Skurriler Millionenstreit von

Kuckuck am Prinzen-Jet

Boeing 737 von Thailands Kronprinz auf dem Flughafen München gepfändet

Skurriler Millionenstreit - Kuckuck am Prinzen-Jet © Bild: APA/EPA/YONGRIT/KNEFFEL Montage: NEWS.AT

Der Millionenstreit zwischen dem thailändischen Staat und dem insolventen Baukonzern Walter Bau wird immer skurriler: Am Mittwoch wurde der Privatjet des thailändischen Kronprinzen Maha Vajiralongkorn kurzerhand am Flughafen München beschlagnahmt. Über die Boeing 737 wacht nun der Kuckuck, sie darf vorerst nicht starten.

Der Schritt sei "ultima ratio" gewesen, teilte Insolvenzverwalter Werner Schneider mit, der sehr diskret vorgehen musste, damit seine Pläne nicht im Vorfeld publik wurden.

Bangkok: "Wohl ein Missverständnis"
"Wir sind betroffen über das, was passiert ist", sagte Thani Thingphakdi, Sprecher des Außenministeriums in Bangkok, der Deutschen Presse-Agentur dpa. "Es muss sich um ein Missverständnis handeln. Die Behörden meinen, die Maschine sei Eigentum der thailändischen Regierung, aber in Wirklichkeit gehört sie Ihrer Königlichen Hoheit, dem Kronprinzen. Wir hoffen, dass die Angelegenheit so schnell wie möglich bereinigt werden kann." Wie sich seine königliche Hoheit bis dahin die Zeit in München vertreibt, ist indes nicht überliefert.

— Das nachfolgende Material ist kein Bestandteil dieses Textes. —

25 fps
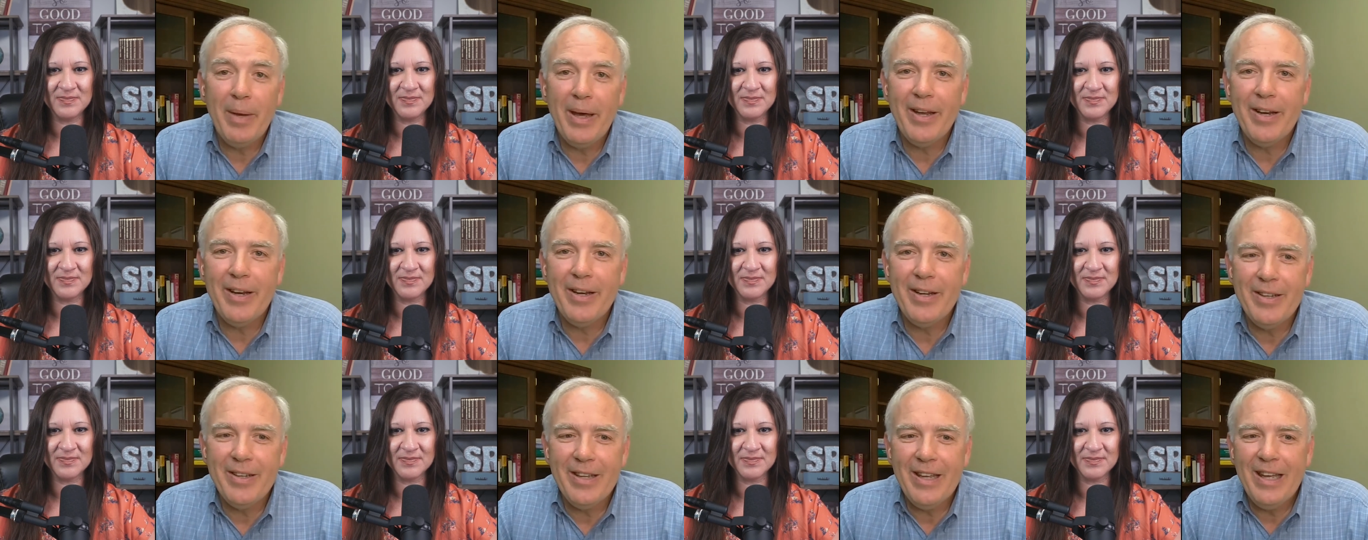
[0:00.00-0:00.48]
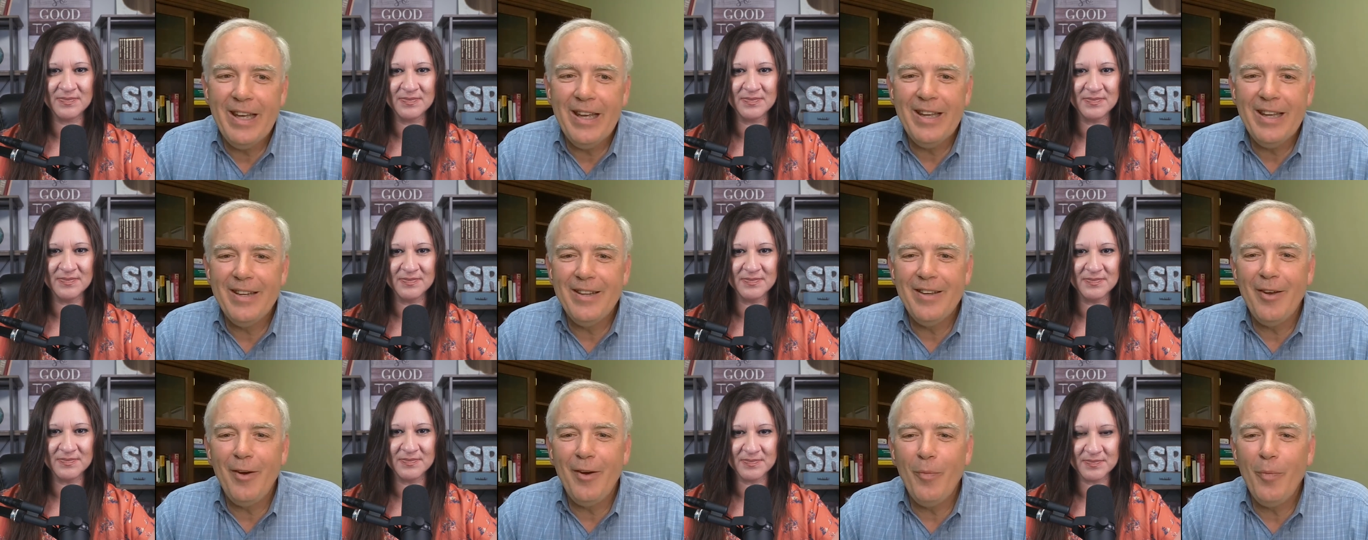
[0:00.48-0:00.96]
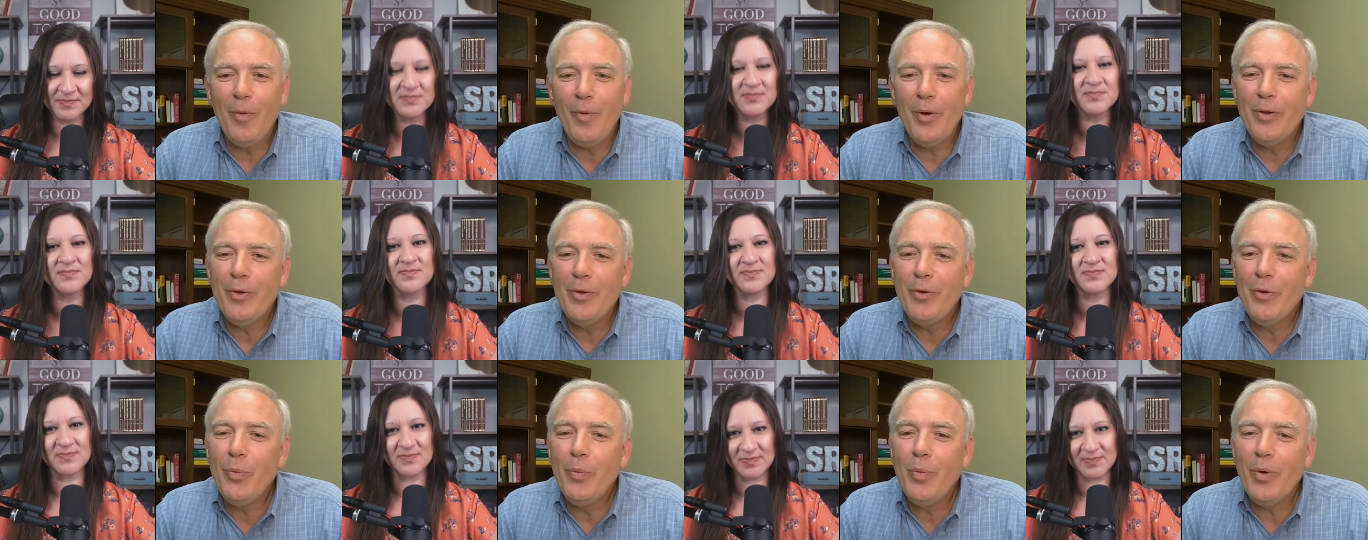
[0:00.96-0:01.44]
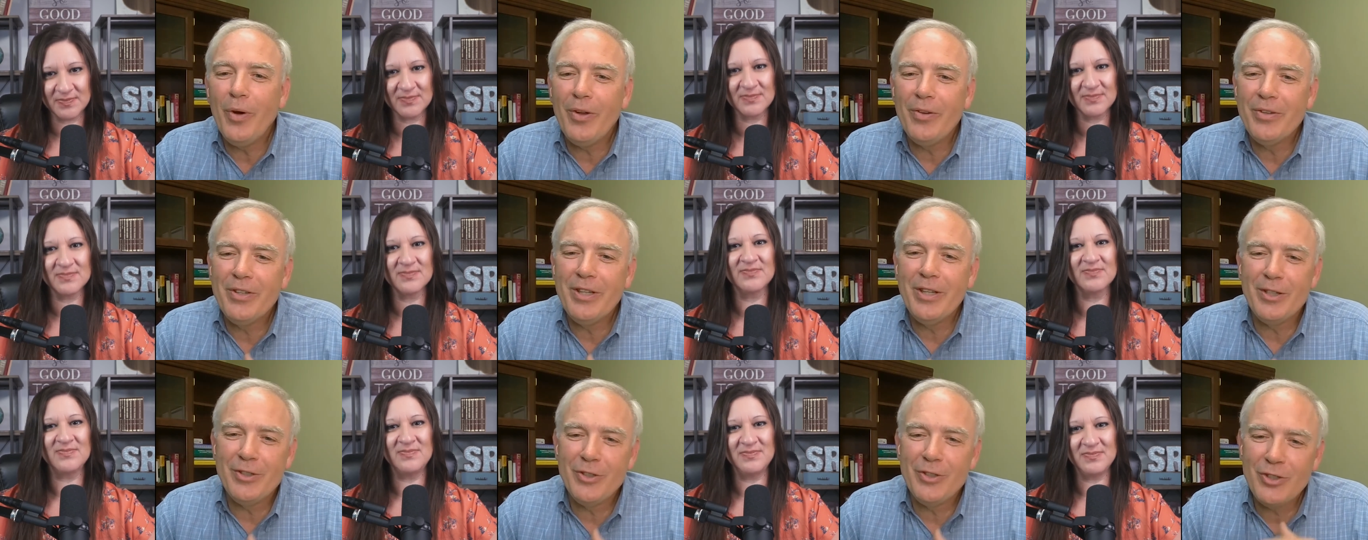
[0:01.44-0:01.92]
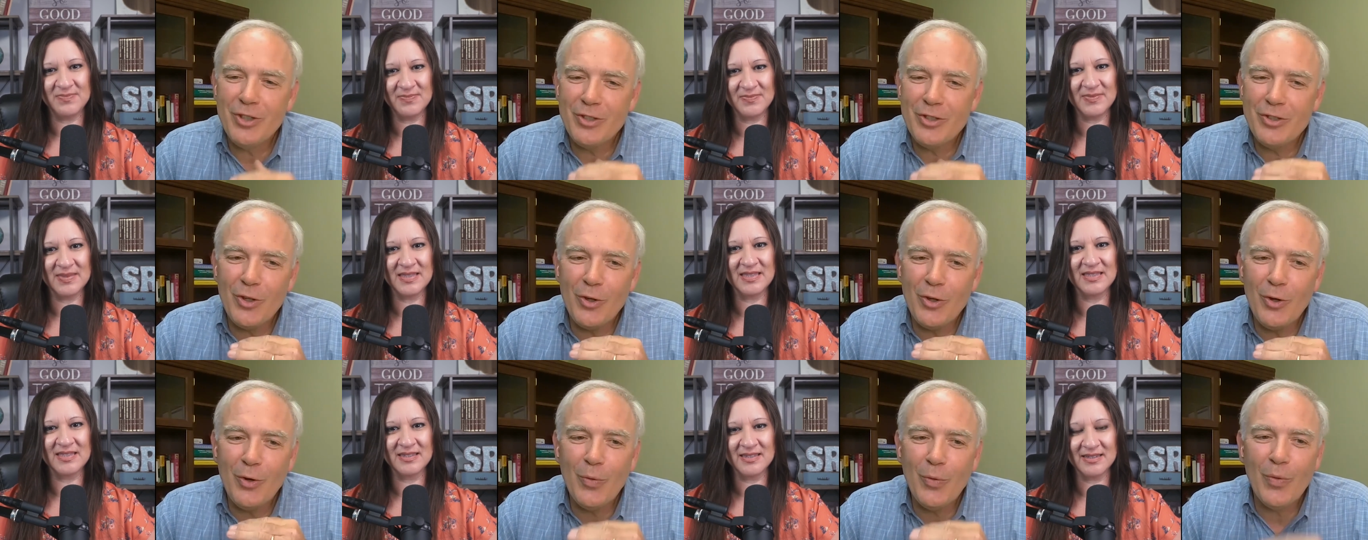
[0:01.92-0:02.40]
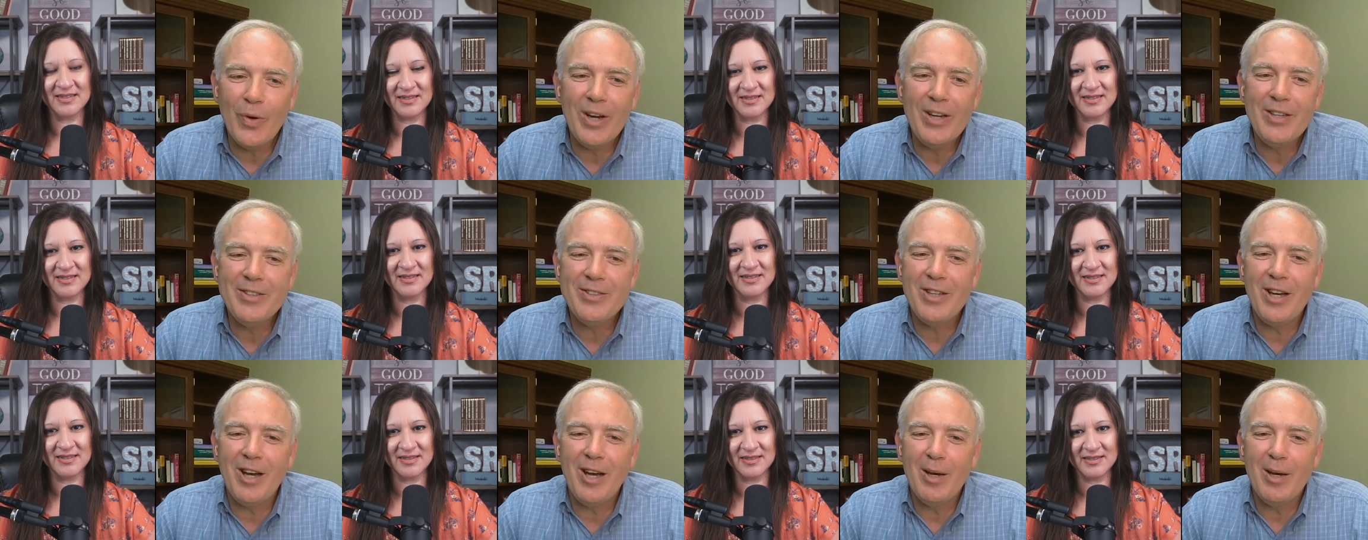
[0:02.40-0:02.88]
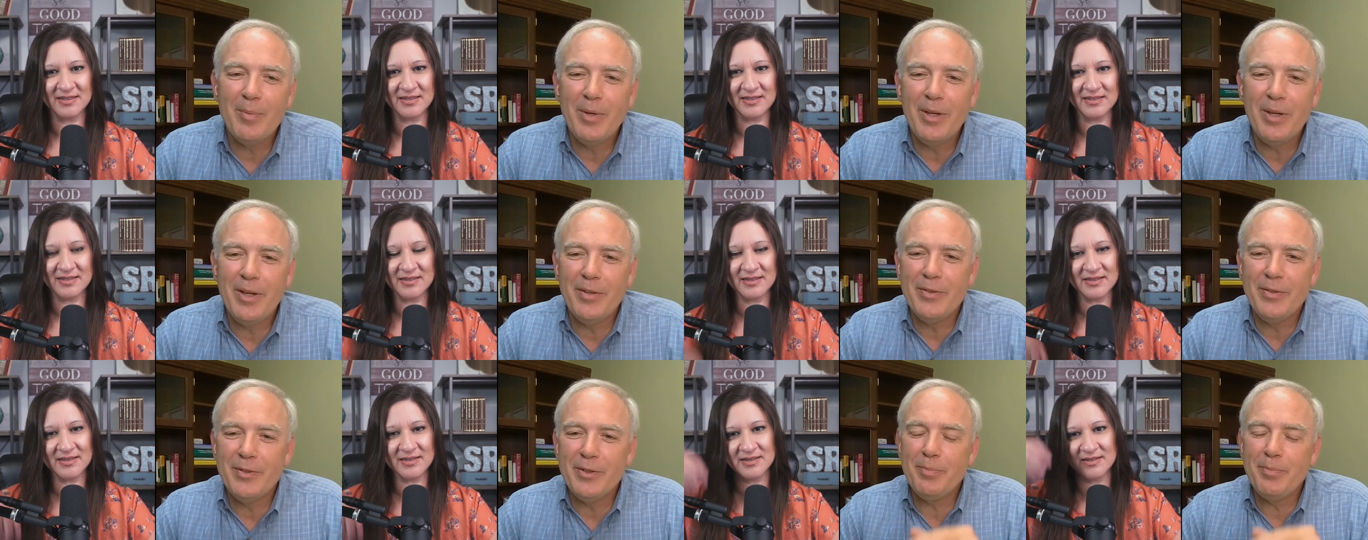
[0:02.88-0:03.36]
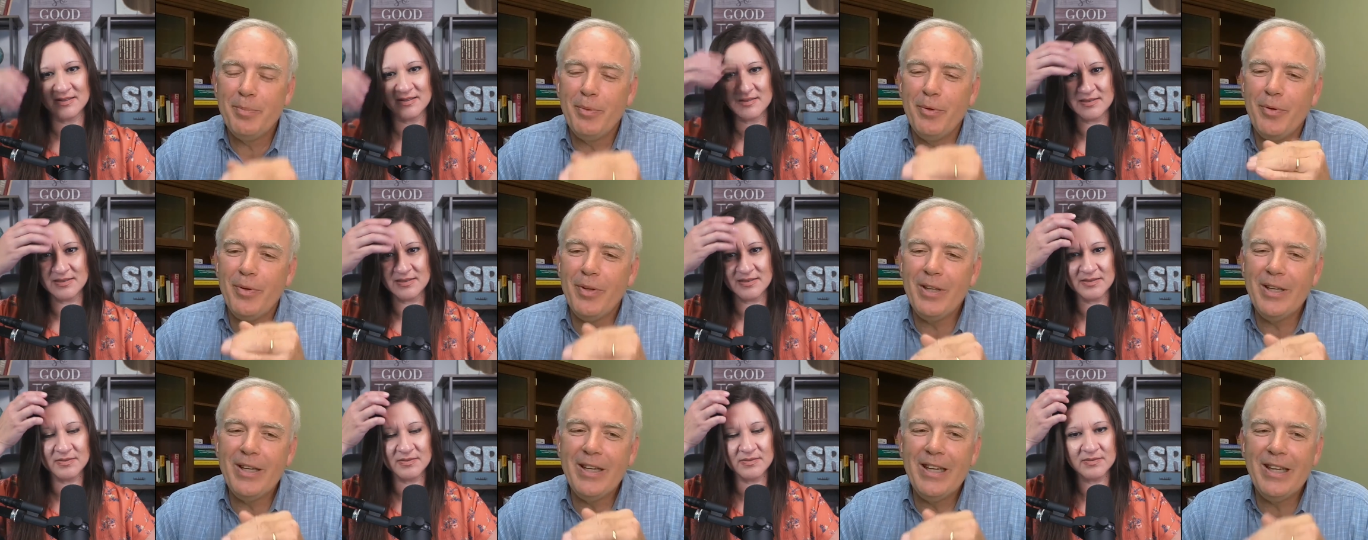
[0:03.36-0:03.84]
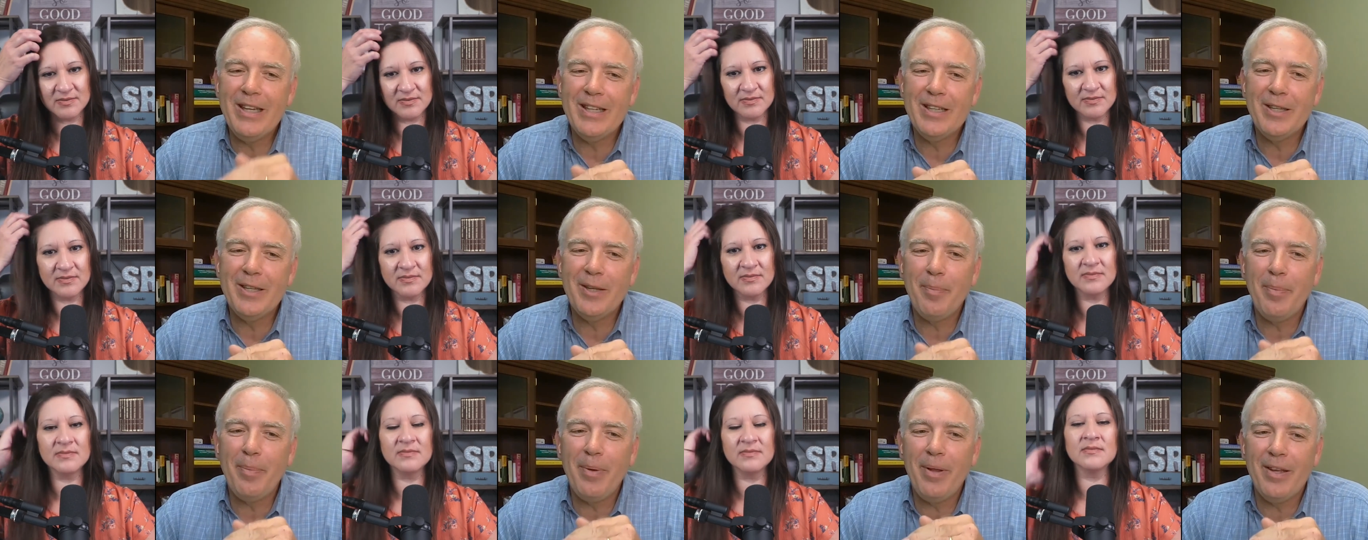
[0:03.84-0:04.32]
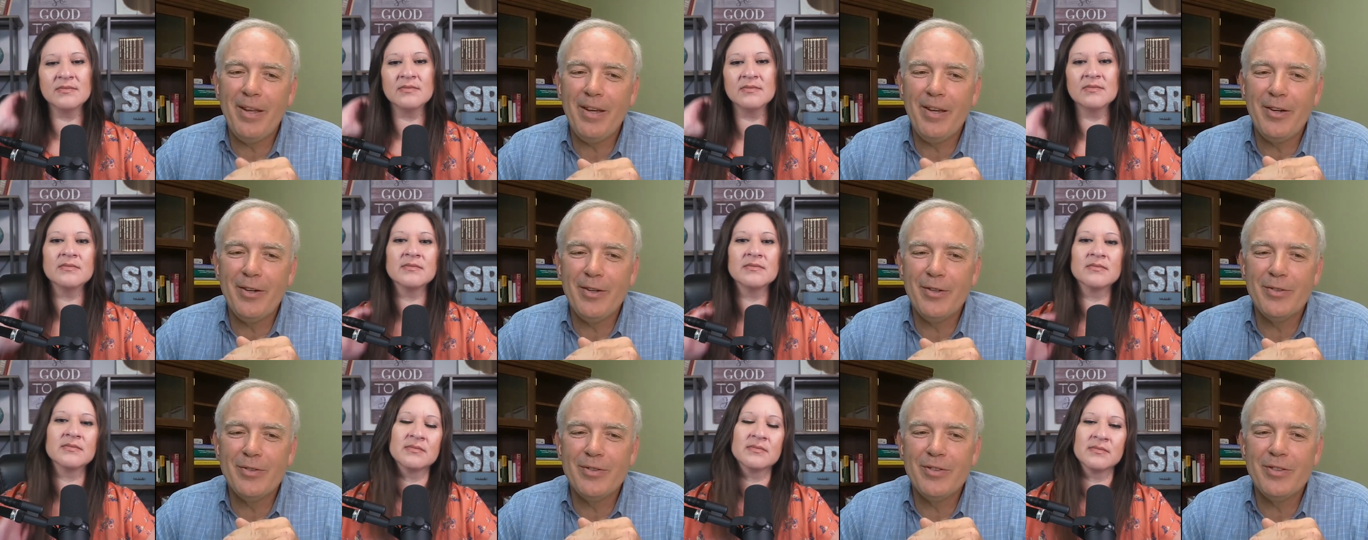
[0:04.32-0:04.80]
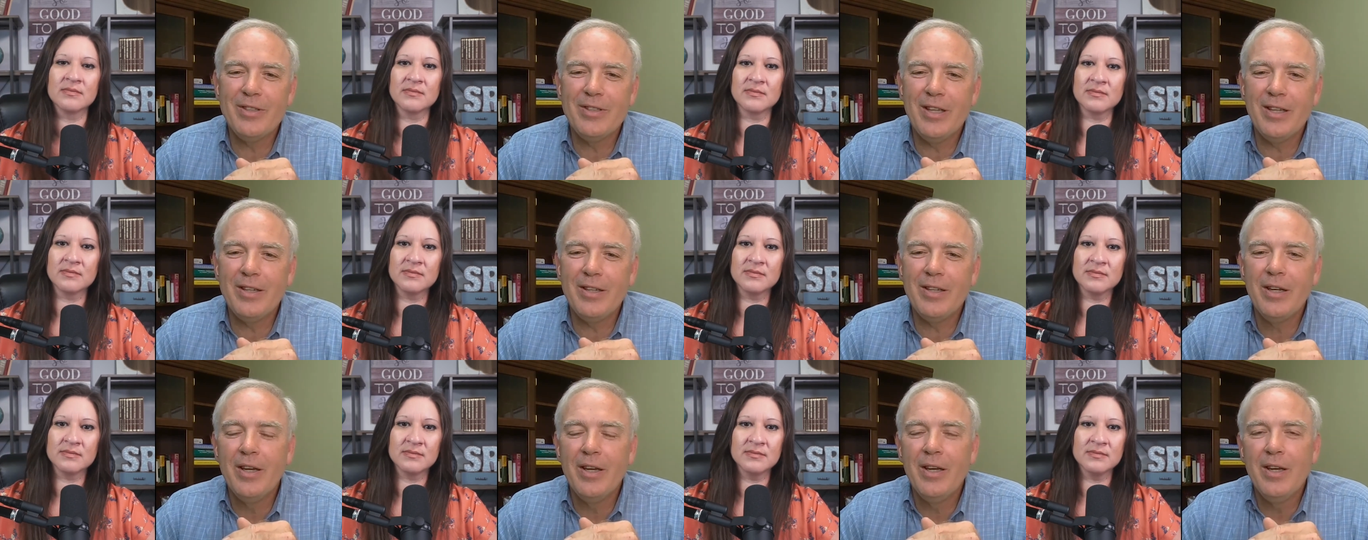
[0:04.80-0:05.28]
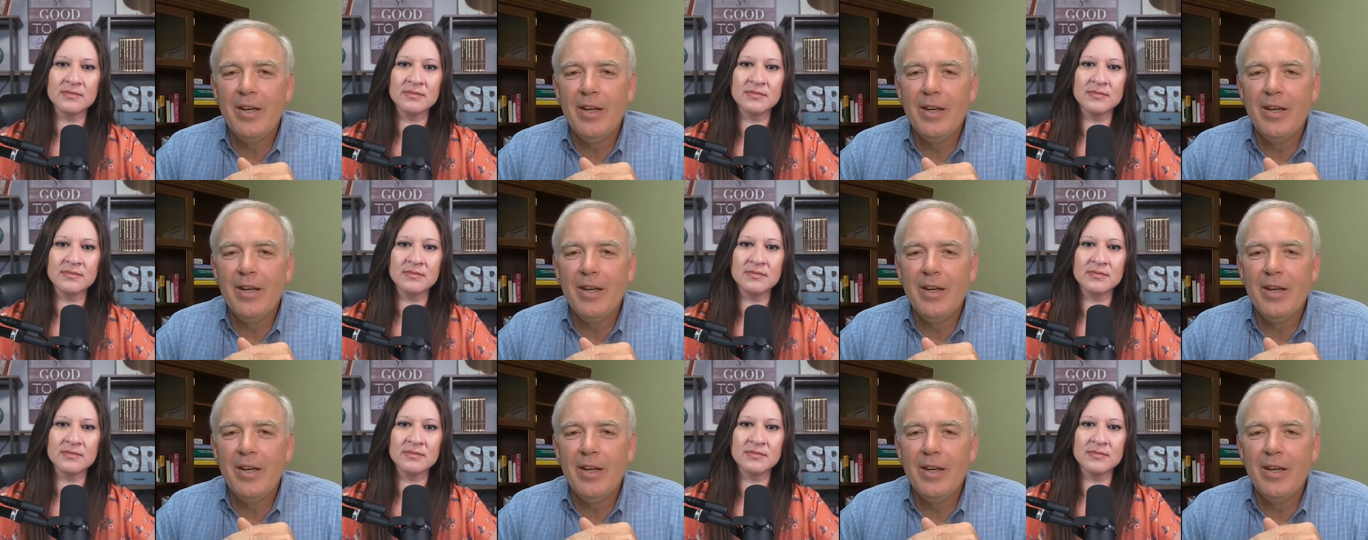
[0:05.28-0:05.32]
Speaker 1: about it and uh, what you all did such a great job of is pulling in the players that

Walter Bau hatte in den 90er Jahren in einem Joint Venture eine gebührenpflichtige Straße in der Nähe von Bangkok gebaut. Im Laufe des Betriebs kam es zu Streitigkeiten über die Höhe der Mautgebühren. Walter Bau sah Zusicherungen aus den Verträgen nicht eingehalten. Ein internationales Tribunal in Genf sprach dem Unternehmen nach jahrelangen Verhandlungen 2009 rund 30 Millionen Euro Kompensation zu. Die thailändische Regierung lehnte die Zahlung ab.